§ **Entries shown**
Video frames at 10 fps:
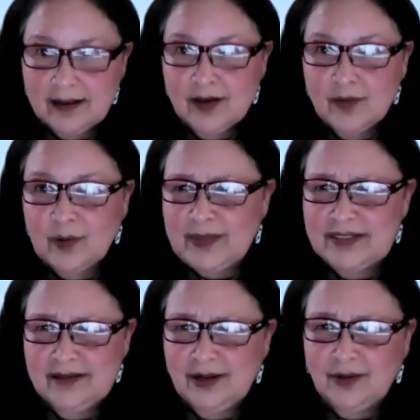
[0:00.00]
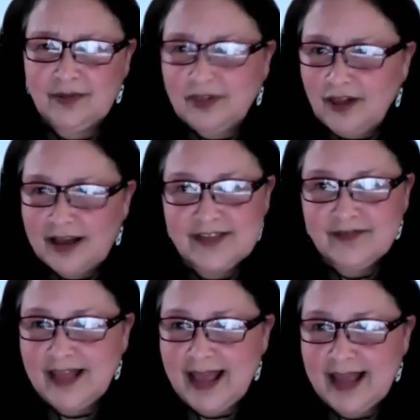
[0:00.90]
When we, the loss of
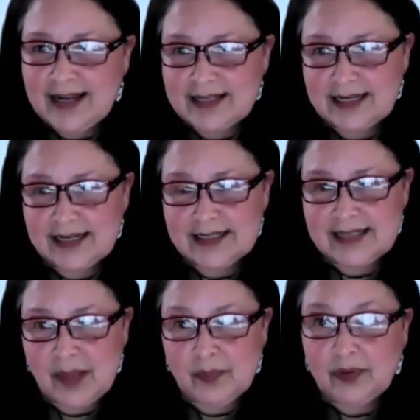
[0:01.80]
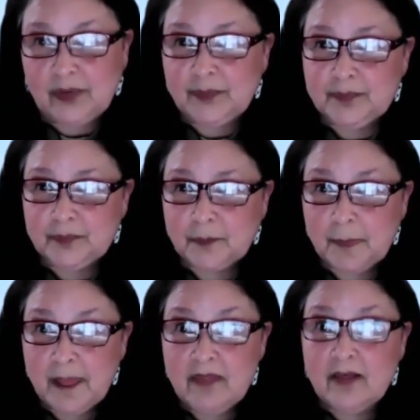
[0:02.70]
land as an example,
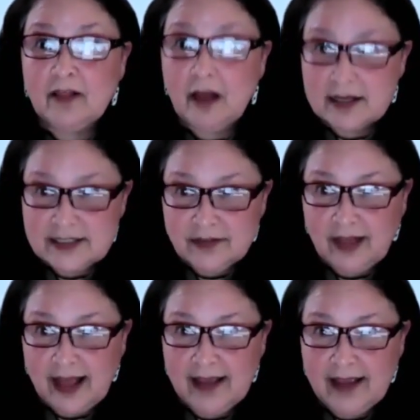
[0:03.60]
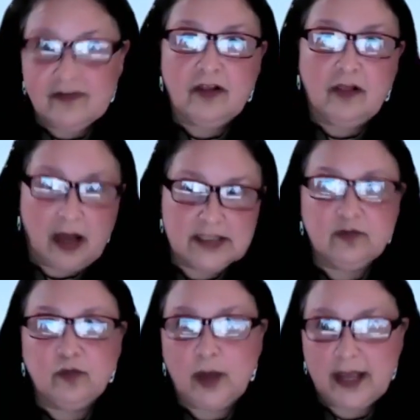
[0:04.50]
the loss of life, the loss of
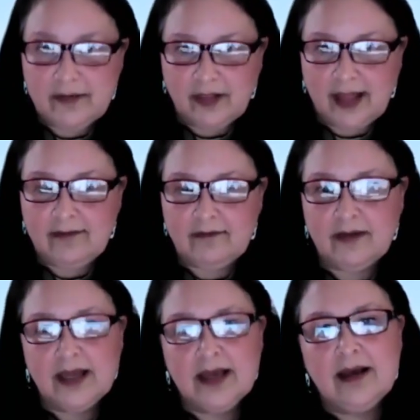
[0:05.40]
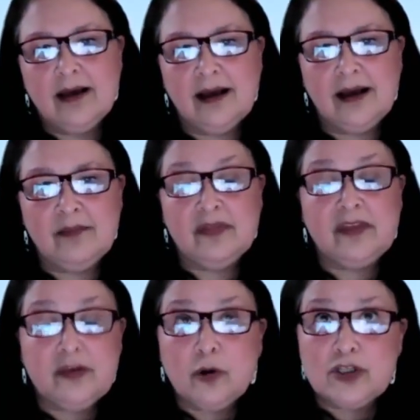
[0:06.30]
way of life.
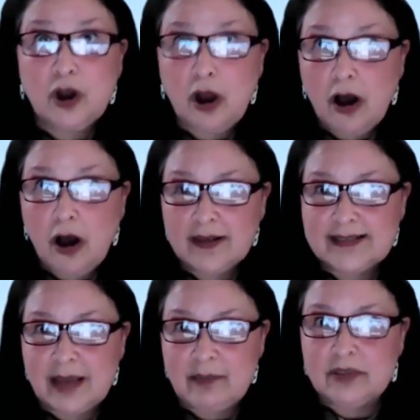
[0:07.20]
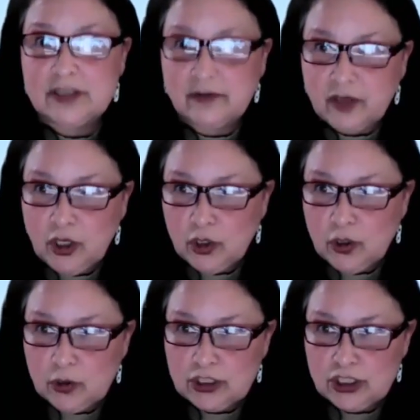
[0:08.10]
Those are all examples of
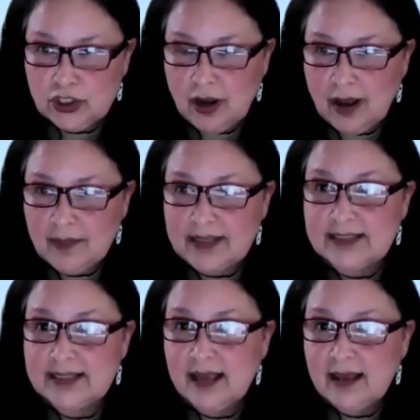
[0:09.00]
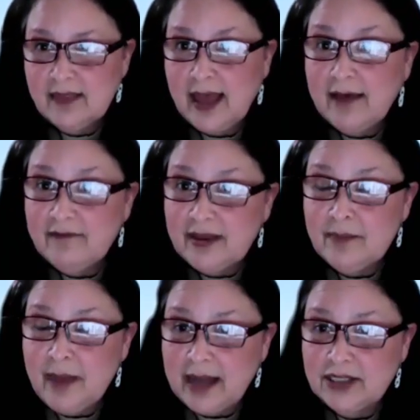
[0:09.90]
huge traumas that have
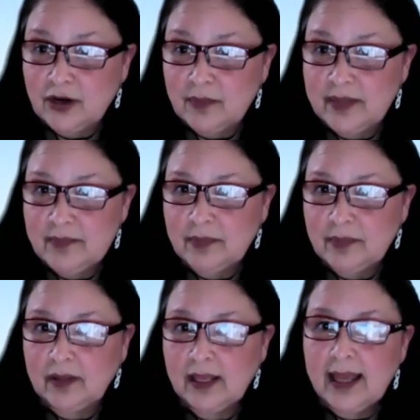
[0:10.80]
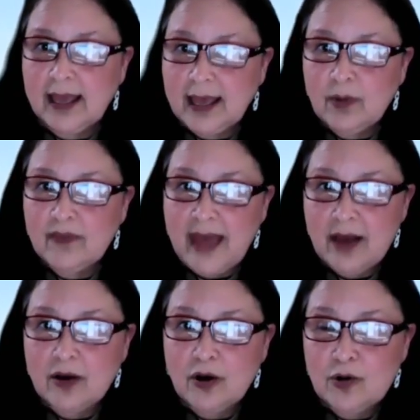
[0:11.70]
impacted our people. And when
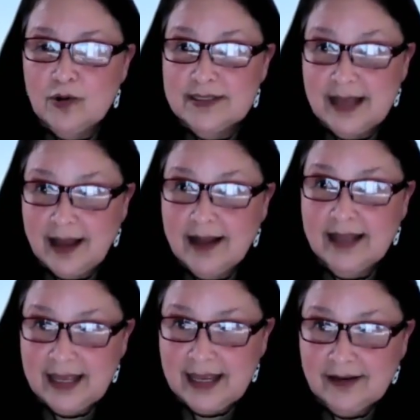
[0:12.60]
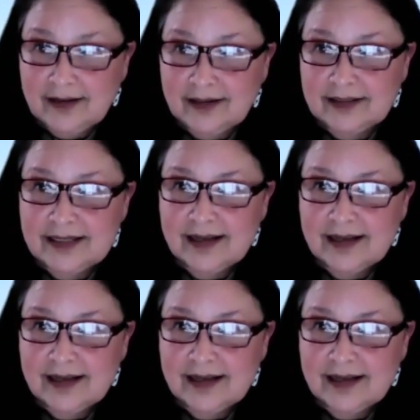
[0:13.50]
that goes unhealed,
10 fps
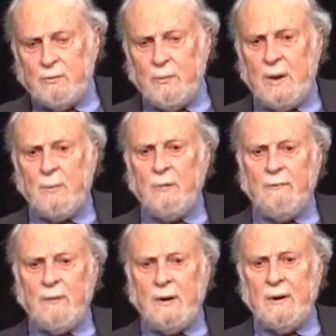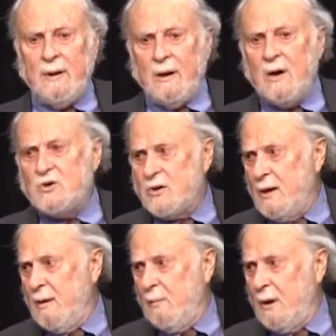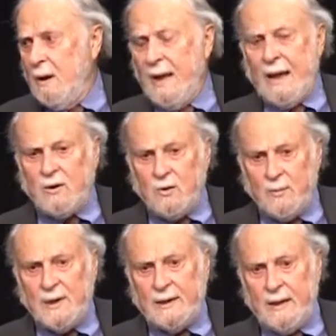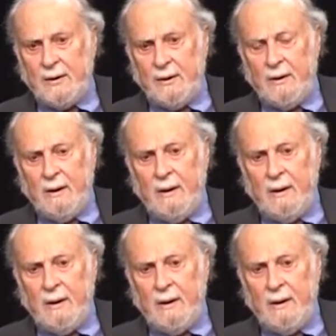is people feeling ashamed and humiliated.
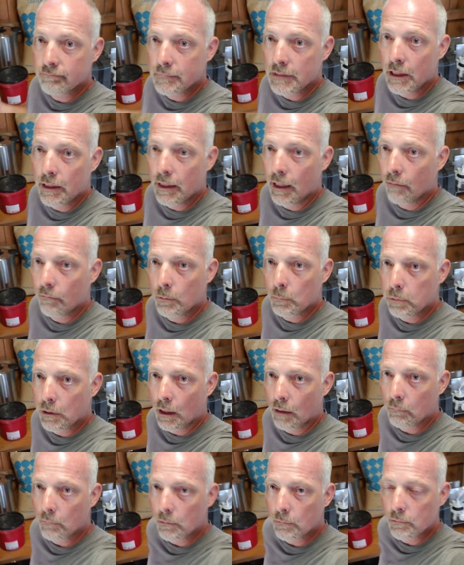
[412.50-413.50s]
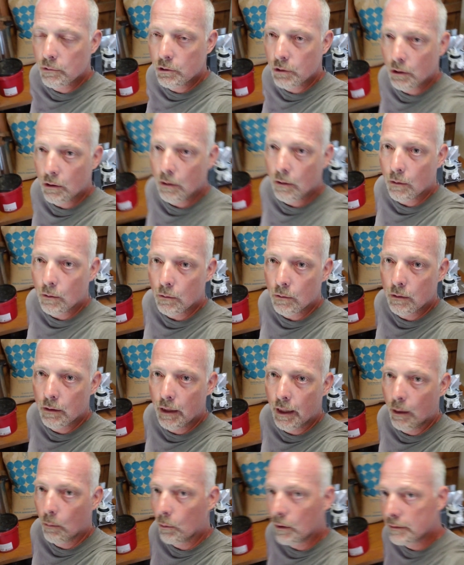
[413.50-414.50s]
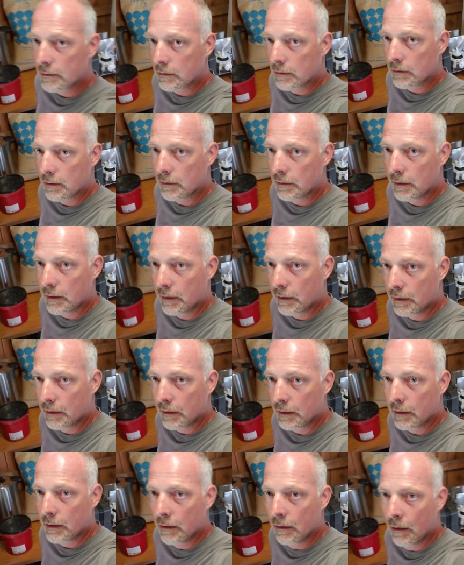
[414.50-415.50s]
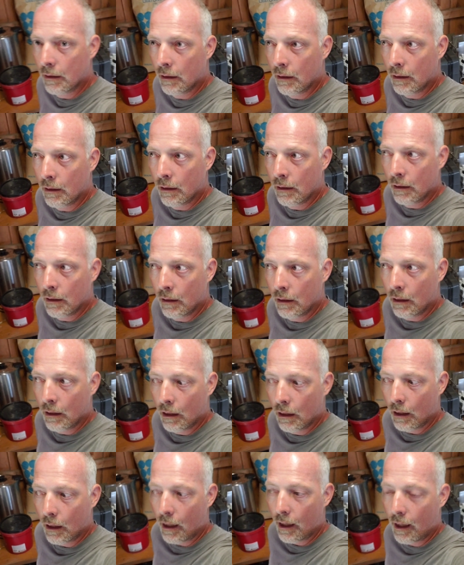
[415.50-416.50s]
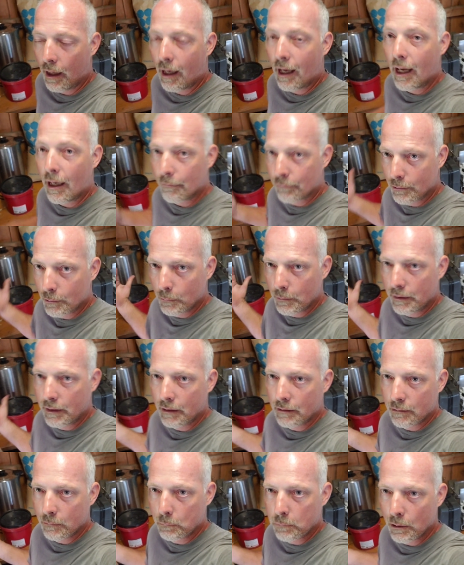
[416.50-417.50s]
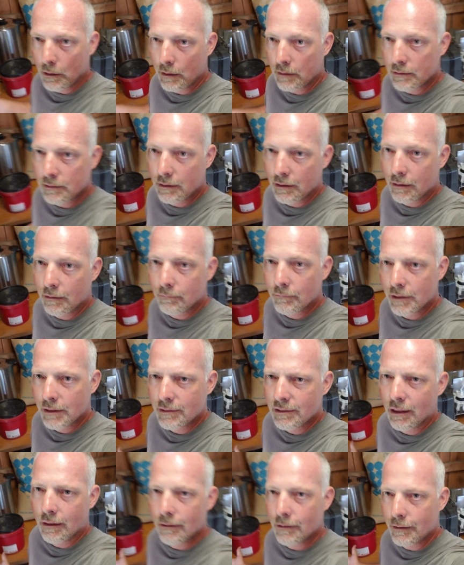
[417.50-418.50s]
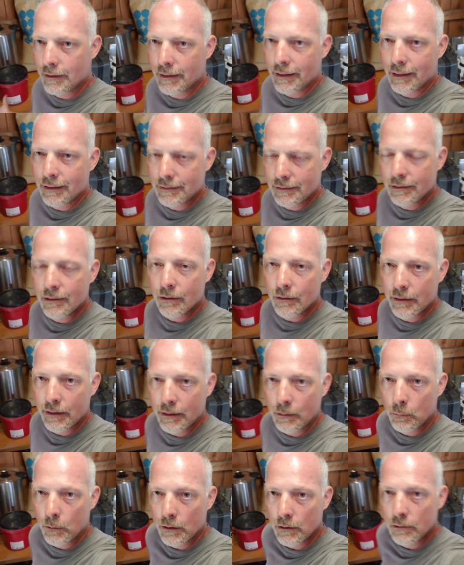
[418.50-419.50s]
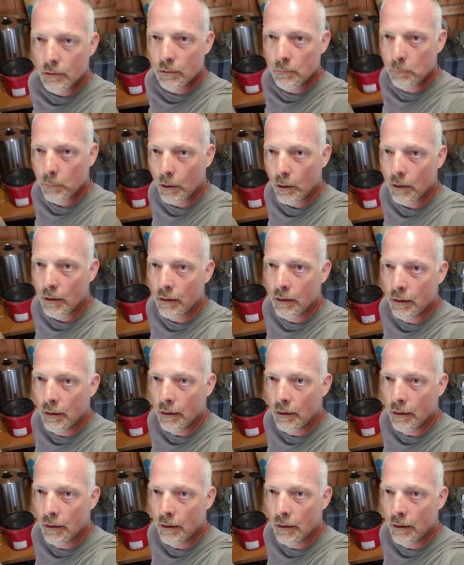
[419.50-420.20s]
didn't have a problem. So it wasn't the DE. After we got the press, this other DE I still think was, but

§ **Activity**
Drop every picture and repeat the rest of the entries exactly.

§ **Exercise answer**
Video frames at 10 fps:
[0:00.00]
[0:00.90]
When we, the loss of
[0:01.80]
[0:02.70]
land as an example,
[0:03.60]
[0:04.50]
the loss of life, the loss of
[0:05.40]
[0:06.30]
way of life.
[0:07.20]
[0:08.10]
Those are all examples of
[0:09.00]
[0:09.90]
huge traumas that have
[0:10.80]
[0:11.70]
impacted our people. And when
[0:12.60]
[0:13.50]
that goes unhealed,
10 fps
is people feeling ashamed and humiliated.
[412.50-413.50s]
[413.50-414.50s]
[414.50-415.50s]
[415.50-416.50s]
[416.50-417.50s]
[417.50-418.50s]
[418.50-419.50s]
[419.50-420.20s]
didn't have a problem. So it wasn't the DE. After we got the press, this other DE I still think was, but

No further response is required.